Your goal:
What you return must match the records below exactly, apart from the omitted pictures.

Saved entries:
[Start of Attachment]

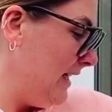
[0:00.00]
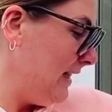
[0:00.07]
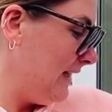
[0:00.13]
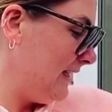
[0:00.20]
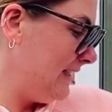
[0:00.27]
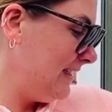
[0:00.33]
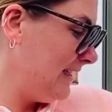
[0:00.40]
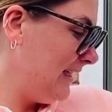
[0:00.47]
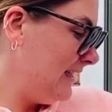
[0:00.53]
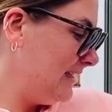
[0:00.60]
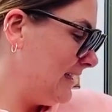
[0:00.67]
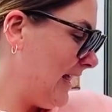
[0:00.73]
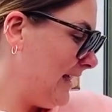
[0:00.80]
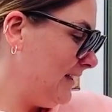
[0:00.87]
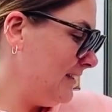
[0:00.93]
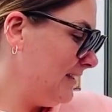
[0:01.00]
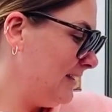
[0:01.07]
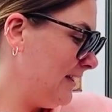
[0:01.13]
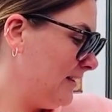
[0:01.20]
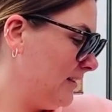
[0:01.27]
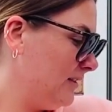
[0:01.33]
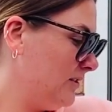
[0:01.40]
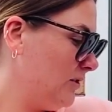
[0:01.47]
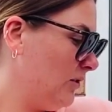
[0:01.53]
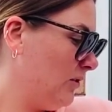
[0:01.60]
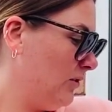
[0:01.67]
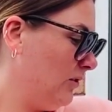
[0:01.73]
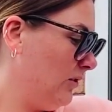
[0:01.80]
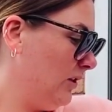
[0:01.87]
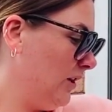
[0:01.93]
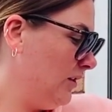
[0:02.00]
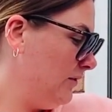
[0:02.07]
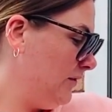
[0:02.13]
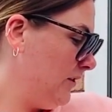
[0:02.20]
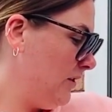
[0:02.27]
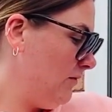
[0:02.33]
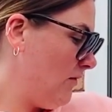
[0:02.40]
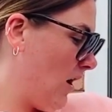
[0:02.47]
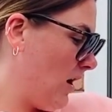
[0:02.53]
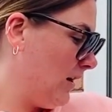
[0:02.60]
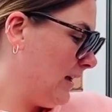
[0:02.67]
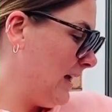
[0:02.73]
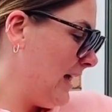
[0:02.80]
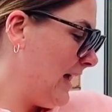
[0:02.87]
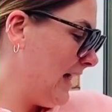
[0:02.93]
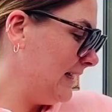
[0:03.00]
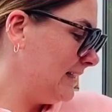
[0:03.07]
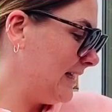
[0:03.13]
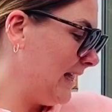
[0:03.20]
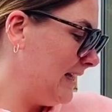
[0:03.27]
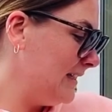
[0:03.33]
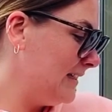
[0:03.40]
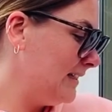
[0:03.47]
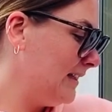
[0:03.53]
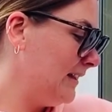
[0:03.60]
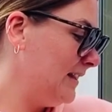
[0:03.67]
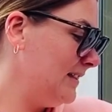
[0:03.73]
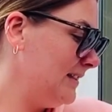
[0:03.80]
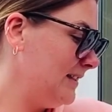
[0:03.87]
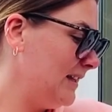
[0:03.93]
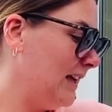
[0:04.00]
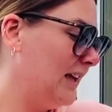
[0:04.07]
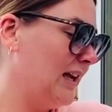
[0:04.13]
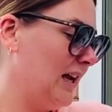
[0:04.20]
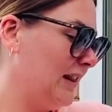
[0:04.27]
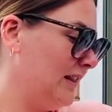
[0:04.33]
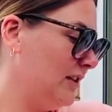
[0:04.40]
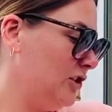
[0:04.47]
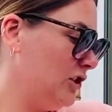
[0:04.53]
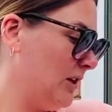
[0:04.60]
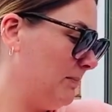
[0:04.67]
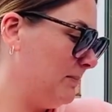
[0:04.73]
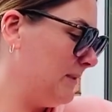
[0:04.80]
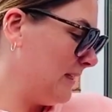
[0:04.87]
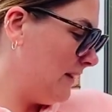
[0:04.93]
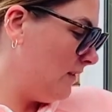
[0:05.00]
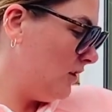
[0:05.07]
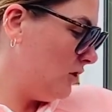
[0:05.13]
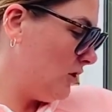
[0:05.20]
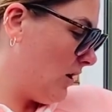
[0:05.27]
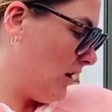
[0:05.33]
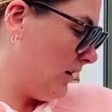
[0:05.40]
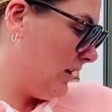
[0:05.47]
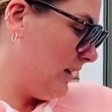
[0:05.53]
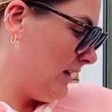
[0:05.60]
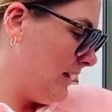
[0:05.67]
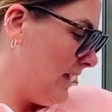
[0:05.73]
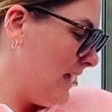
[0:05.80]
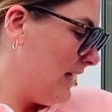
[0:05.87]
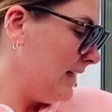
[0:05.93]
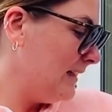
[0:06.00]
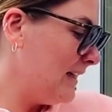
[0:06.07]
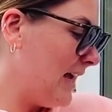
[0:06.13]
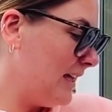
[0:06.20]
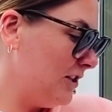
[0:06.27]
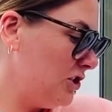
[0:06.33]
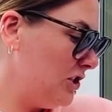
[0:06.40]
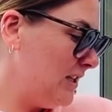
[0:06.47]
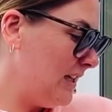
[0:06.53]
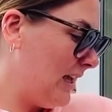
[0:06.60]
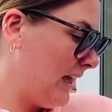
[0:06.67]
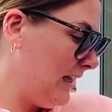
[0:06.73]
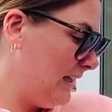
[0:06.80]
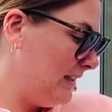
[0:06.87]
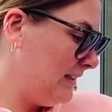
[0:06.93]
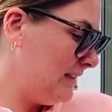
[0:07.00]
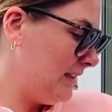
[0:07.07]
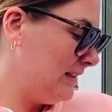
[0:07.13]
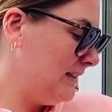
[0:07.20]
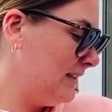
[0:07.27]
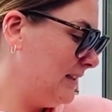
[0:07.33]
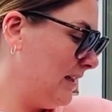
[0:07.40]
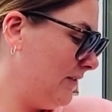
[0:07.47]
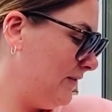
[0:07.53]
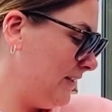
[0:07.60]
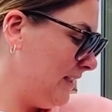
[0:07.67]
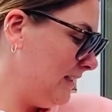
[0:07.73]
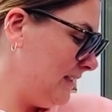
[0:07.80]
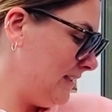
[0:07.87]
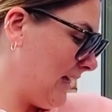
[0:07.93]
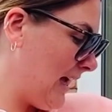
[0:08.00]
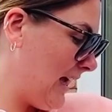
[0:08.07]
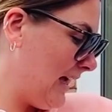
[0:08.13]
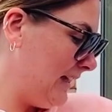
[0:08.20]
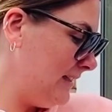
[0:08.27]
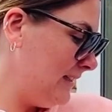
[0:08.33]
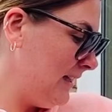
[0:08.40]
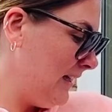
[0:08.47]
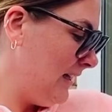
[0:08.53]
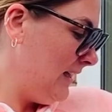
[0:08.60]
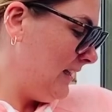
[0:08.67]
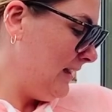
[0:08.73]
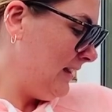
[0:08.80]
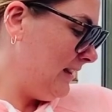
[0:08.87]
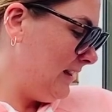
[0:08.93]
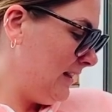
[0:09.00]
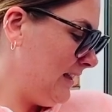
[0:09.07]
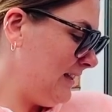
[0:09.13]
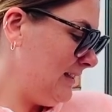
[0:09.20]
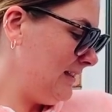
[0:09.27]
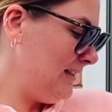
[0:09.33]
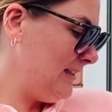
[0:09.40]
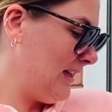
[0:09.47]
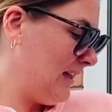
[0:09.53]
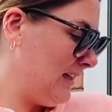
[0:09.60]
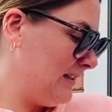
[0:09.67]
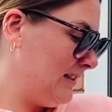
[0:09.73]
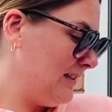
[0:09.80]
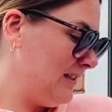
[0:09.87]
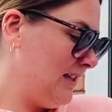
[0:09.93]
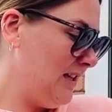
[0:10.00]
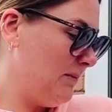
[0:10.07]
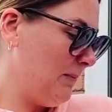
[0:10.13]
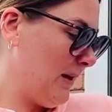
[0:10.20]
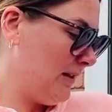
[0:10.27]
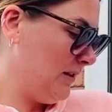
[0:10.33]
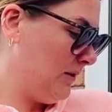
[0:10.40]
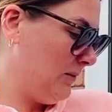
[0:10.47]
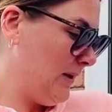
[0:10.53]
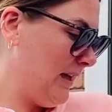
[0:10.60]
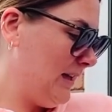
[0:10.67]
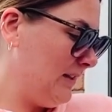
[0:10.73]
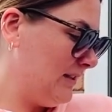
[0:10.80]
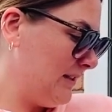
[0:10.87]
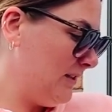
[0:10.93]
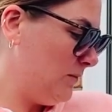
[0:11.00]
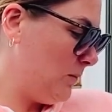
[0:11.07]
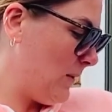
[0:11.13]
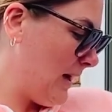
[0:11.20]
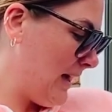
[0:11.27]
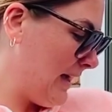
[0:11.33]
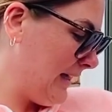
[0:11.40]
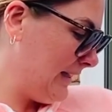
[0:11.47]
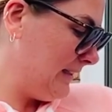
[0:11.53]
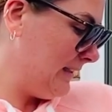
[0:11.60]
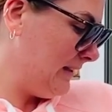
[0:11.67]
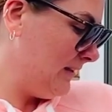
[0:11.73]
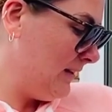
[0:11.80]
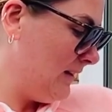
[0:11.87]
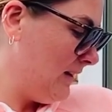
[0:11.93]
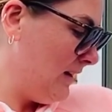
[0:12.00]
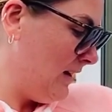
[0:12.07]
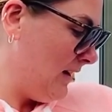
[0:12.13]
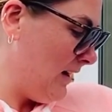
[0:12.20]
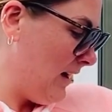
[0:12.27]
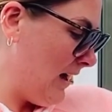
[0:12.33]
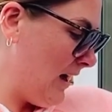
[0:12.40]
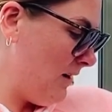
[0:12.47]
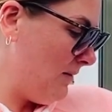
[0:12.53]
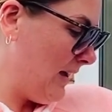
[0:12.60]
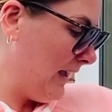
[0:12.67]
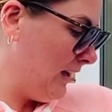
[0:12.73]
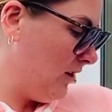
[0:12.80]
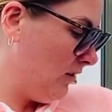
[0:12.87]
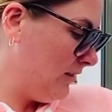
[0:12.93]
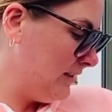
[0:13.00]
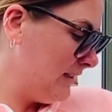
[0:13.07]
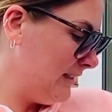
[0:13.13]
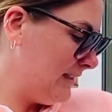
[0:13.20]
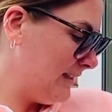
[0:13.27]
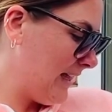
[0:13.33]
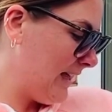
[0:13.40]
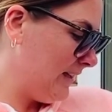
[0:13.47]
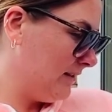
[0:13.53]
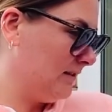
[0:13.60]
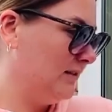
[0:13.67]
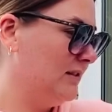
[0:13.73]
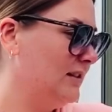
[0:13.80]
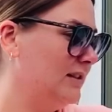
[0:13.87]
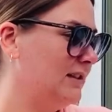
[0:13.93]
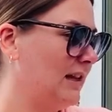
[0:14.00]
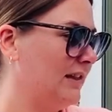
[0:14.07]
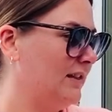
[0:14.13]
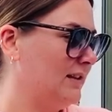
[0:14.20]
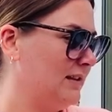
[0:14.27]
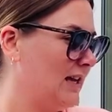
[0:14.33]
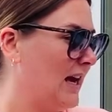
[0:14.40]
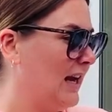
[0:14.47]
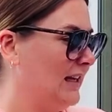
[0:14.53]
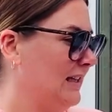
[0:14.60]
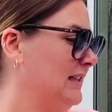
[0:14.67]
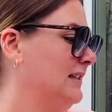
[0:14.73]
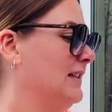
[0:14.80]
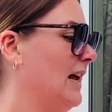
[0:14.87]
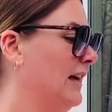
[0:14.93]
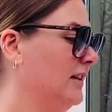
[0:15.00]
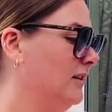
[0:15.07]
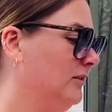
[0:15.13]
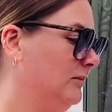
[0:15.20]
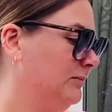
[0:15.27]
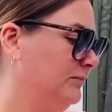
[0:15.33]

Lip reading: The sea snail slithered all over the rock and gazed at the sea and the ships in the dock. And as she gazed and sniffed and sighed, "This sea is deep and the world is wide. How I long to sail," said the tiny snail.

[End of Attachment]

Response to the exercise:
[0:00.00]
[0:00.07]
[0:00.13]
[0:00.20]
[0:00.27]
[0:00.33]
[0:00.40]
[0:00.47]
[0:00.53]
[0:00.60]
[0:00.67]
[0:00.73]
[0:00.80]
[0:00.87]
[0:00.93]
[0:01.00]
[0:01.07]
[0:01.13]
[0:01.20]
[0:01.27]
[0:01.33]
[0:01.40]
[0:01.47]
[0:01.53]
[0:01.60]
[0:01.67]
[0:01.73]
[0:01.80]
[0:01.87]
[0:01.93]
[0:02.00]
[0:02.07]
[0:02.13]
[0:02.20]
[0:02.27]
[0:02.33]
[0:02.40]
[0:02.47]
[0:02.53]
[0:02.60]
[0:02.67]
[0:02.73]
[0:02.80]
[0:02.87]
[0:02.93]
[0:03.00]
[0:03.07]
[0:03.13]
[0:03.20]
[0:03.27]
[0:03.33]
[0:03.40]
[0:03.47]
[0:03.53]
[0:03.60]
[0:03.67]
[0:03.73]
[0:03.80]
[0:03.87]
[0:03.93]
[0:04.00]
[0:04.07]
[0:04.13]
[0:04.20]
[0:04.27]
[0:04.33]
[0:04.40]
[0:04.47]
[0:04.53]
[0:04.60]
[0:04.67]
[0:04.73]
[0:04.80]
[0:04.87]
[0:04.93]
[0:05.00]
[0:05.07]
[0:05.13]
[0:05.20]
[0:05.27]
[0:05.33]
[0:05.40]
[0:05.47]
[0:05.53]
[0:05.60]
[0:05.67]
[0:05.73]
[0:05.80]
[0:05.87]
[0:05.93]
[0:06.00]
[0:06.07]
[0:06.13]
[0:06.20]
[0:06.27]
[0:06.33]
[0:06.40]
[0:06.47]
[0:06.53]
[0:06.60]
[0:06.67]
[0:06.73]
[0:06.80]
[0:06.87]
[0:06.93]
[0:07.00]
[0:07.07]
[0:07.13]
[0:07.20]
[0:07.27]
[0:07.33]
[0:07.40]
[0:07.47]
[0:07.53]
[0:07.60]
[0:07.67]
[0:07.73]
[0:07.80]
[0:07.87]
[0:07.93]
[0:08.00]
[0:08.07]
[0:08.13]
[0:08.20]
[0:08.27]
[0:08.33]
[0:08.40]
[0:08.47]
[0:08.53]
[0:08.60]
[0:08.67]
[0:08.73]
[0:08.80]
[0:08.87]
[0:08.93]
[0:09.00]
[0:09.07]
[0:09.13]
[0:09.20]
[0:09.27]
[0:09.33]
[0:09.40]
[0:09.47]
[0:09.53]
[0:09.60]
[0:09.67]
[0:09.73]
[0:09.80]
[0:09.87]
[0:09.93]
[0:10.00]
[0:10.07]
[0:10.13]
[0:10.20]
[0:10.27]
[0:10.33]
[0:10.40]
[0:10.47]
[0:10.53]
[0:10.60]
[0:10.67]
[0:10.73]
[0:10.80]
[0:10.87]
[0:10.93]
[0:11.00]
[0:11.07]
[0:11.13]
[0:11.20]
[0:11.27]
[0:11.33]
[0:11.40]
[0:11.47]
[0:11.53]
[0:11.60]
[0:11.67]
[0:11.73]
[0:11.80]
[0:11.87]
[0:11.93]
[0:12.00]
[0:12.07]
[0:12.13]
[0:12.20]
[0:12.27]
[0:12.33]
[0:12.40]
[0:12.47]
[0:12.53]
[0:12.60]
[0:12.67]
[0:12.73]
[0:12.80]
[0:12.87]
[0:12.93]
[0:13.00]
[0:13.07]
[0:13.13]
[0:13.20]
[0:13.27]
[0:13.33]
[0:13.40]
[0:13.47]
[0:13.53]
[0:13.60]
[0:13.67]
[0:13.73]
[0:13.80]
[0:13.87]
[0:13.93]
[0:14.00]
[0:14.07]
[0:14.13]
[0:14.20]
[0:14.27]
[0:14.33]
[0:14.40]
[0:14.47]
[0:14.53]
[0:14.60]
[0:14.67]
[0:14.73]
[0:14.80]
[0:14.87]
[0:14.93]
[0:15.00]
[0:15.07]
[0:15.13]
[0:15.20]
[0:15.27]
[0:15.33]

Lip reading: The sea snail slithered all over the rock and gazed at the sea and the ships in the dock. And as she gazed and sniffed and sighed, "This sea is deep and the world is wide. How I long to sail," said the tiny snail.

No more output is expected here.